[Provided data Boundary: Start]
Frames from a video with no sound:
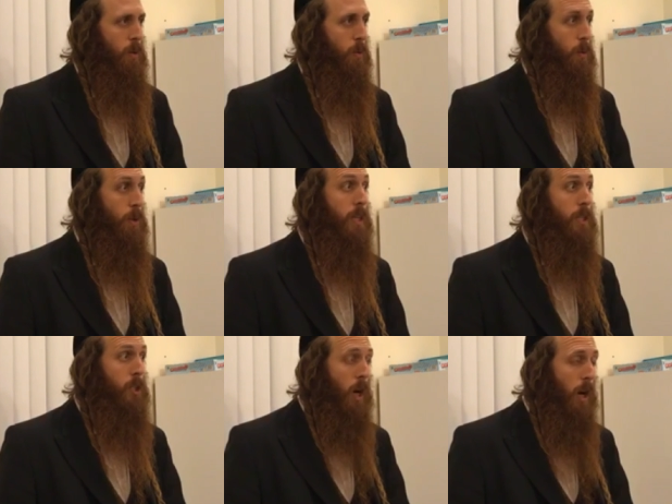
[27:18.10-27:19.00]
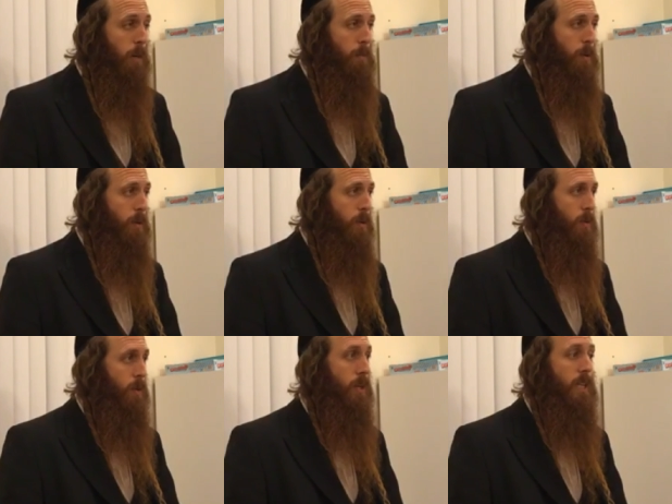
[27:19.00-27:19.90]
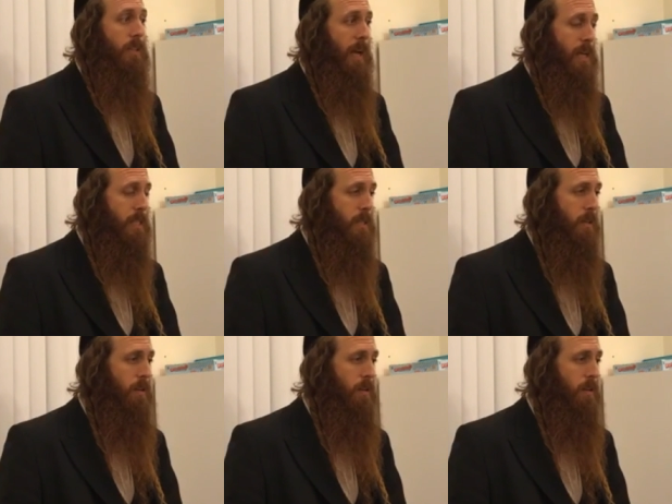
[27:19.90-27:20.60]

We're in a job. We're in a test.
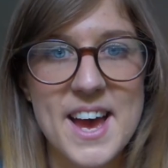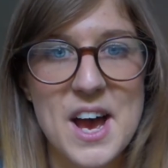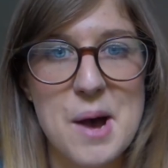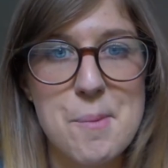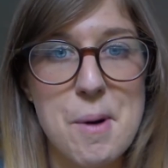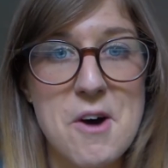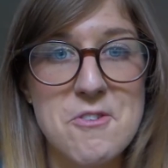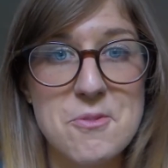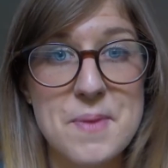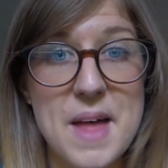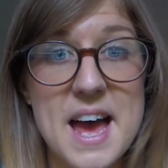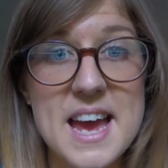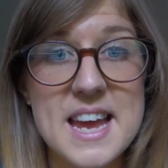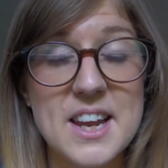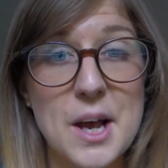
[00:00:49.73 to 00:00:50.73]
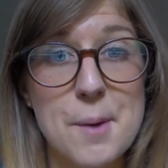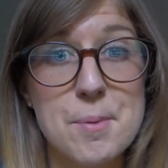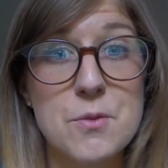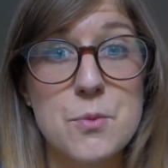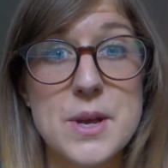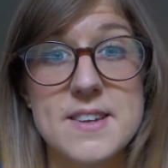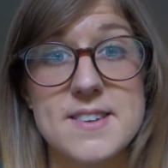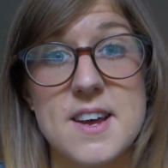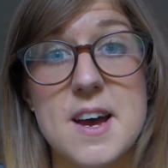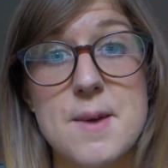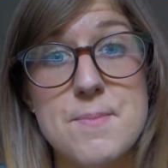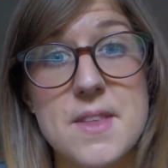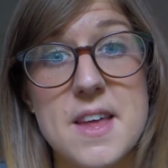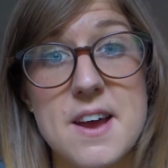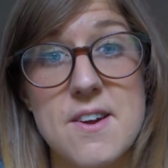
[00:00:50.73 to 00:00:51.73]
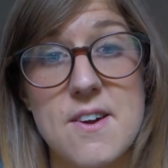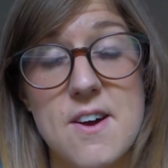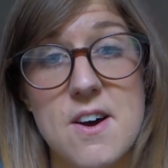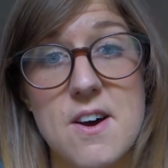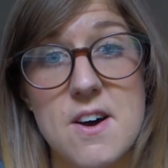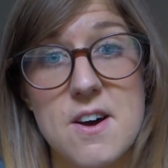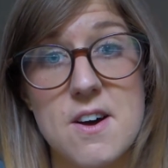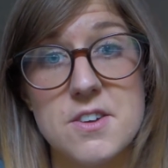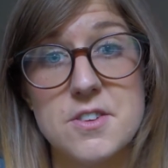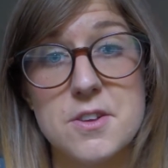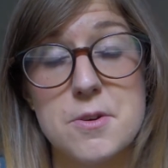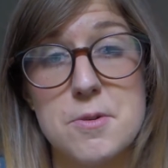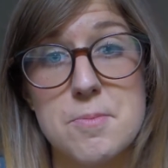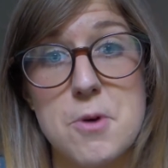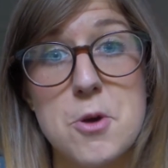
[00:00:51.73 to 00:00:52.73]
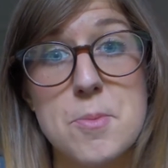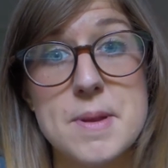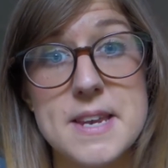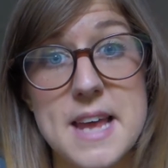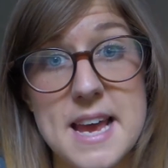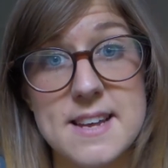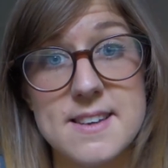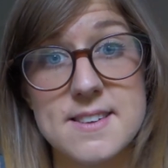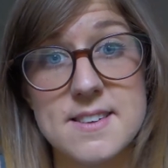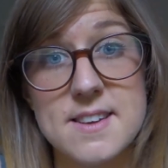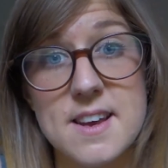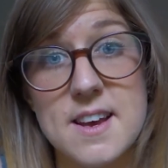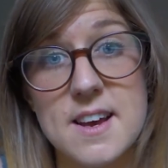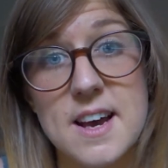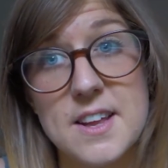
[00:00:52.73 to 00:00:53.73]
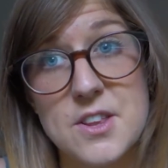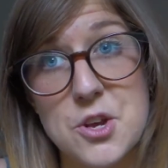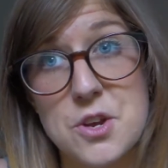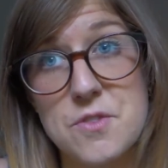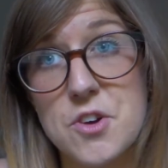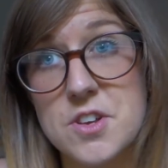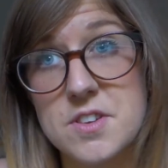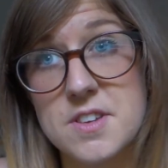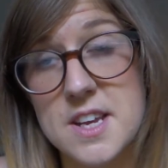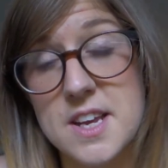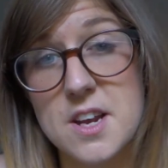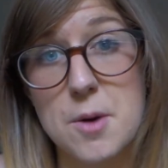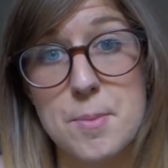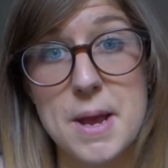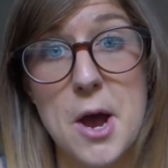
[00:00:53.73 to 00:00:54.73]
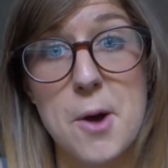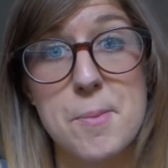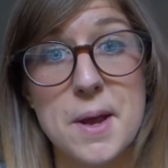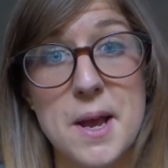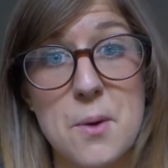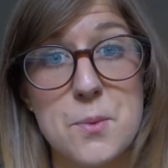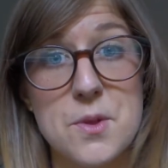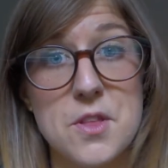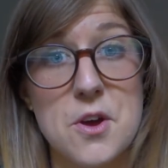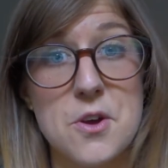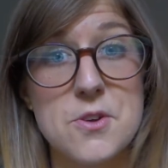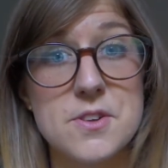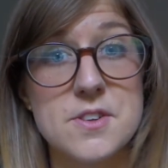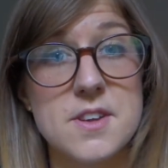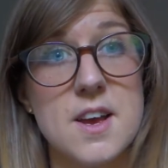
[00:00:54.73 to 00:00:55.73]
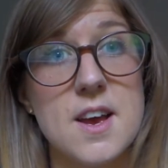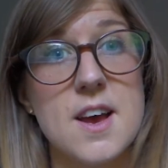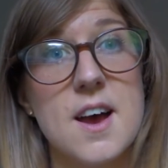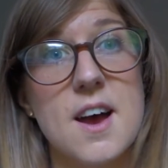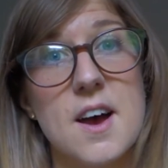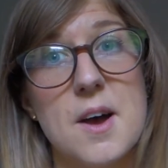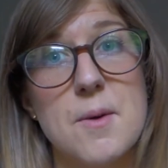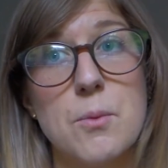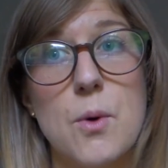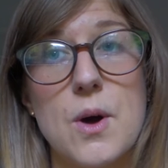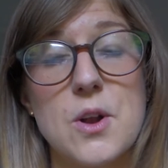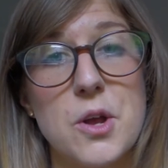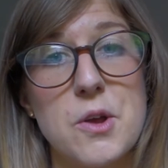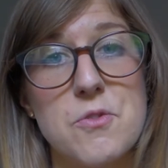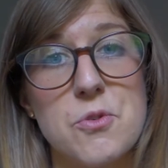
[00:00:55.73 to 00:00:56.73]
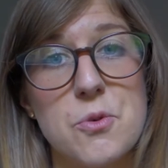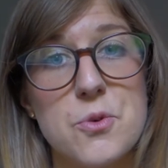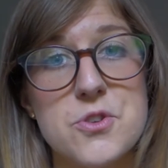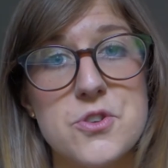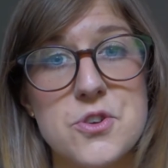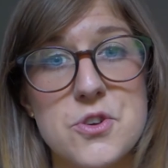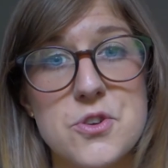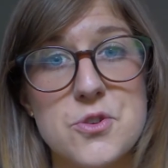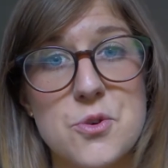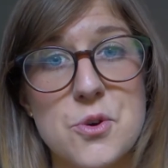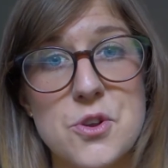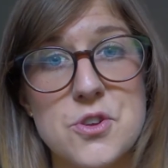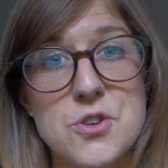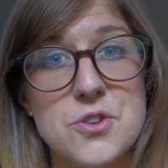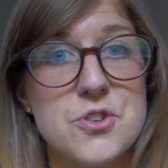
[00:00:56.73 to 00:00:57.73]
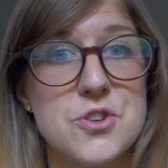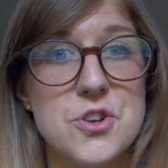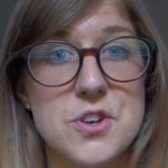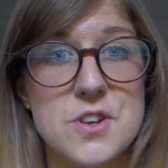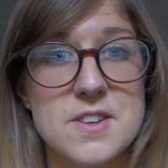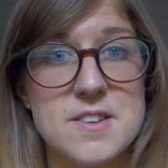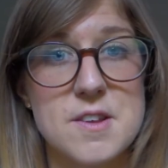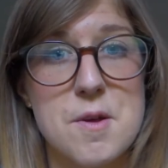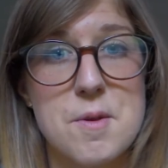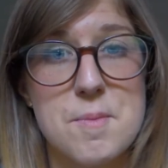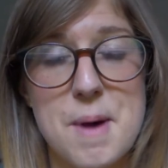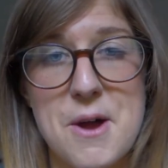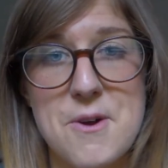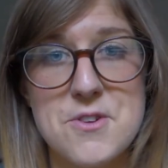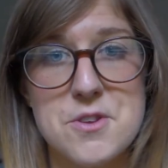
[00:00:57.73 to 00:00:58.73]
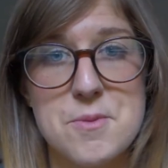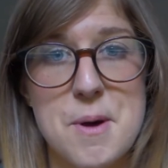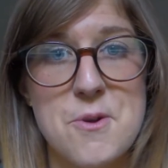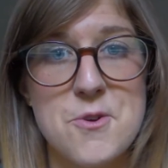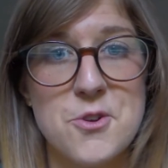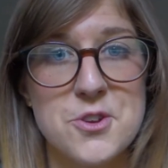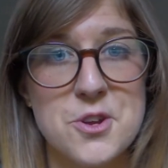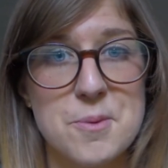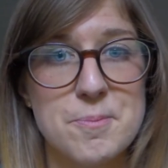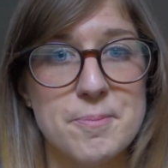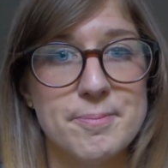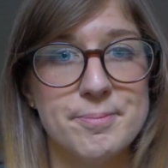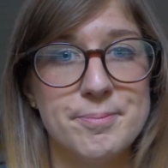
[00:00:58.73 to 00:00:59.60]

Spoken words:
Apart from that, in a couple of weeks' time, there are some open days at the university and I'll be helping out with those. I'm quite looking forward to talking to the students and parents about Nottingham.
[Provided data Boundary: End]
■ **Activity**:
Each line of the listing must be restated word for word, and the pictures left out.

■ **Solution for this task**:
Frames from a video with no sound:
[27:18.10-27:19.00]
[27:19.00-27:19.90]
[27:19.90-27:20.60]

We're in a job. We're in a test.
[00:00:49.73 to 00:00:50.73]
[00:00:50.73 to 00:00:51.73]
[00:00:51.73 to 00:00:52.73]
[00:00:52.73 to 00:00:53.73]
[00:00:53.73 to 00:00:54.73]
[00:00:54.73 to 00:00:55.73]
[00:00:55.73 to 00:00:56.73]
[00:00:56.73 to 00:00:57.73]
[00:00:57.73 to 00:00:58.73]
[00:00:58.73 to 00:00:59.60]

Spoken words:
Apart from that, in a couple of weeks' time, there are some open days at the university and I'll be helping out with those. I'm quite looking forward to talking to the students and parents about Nottingham.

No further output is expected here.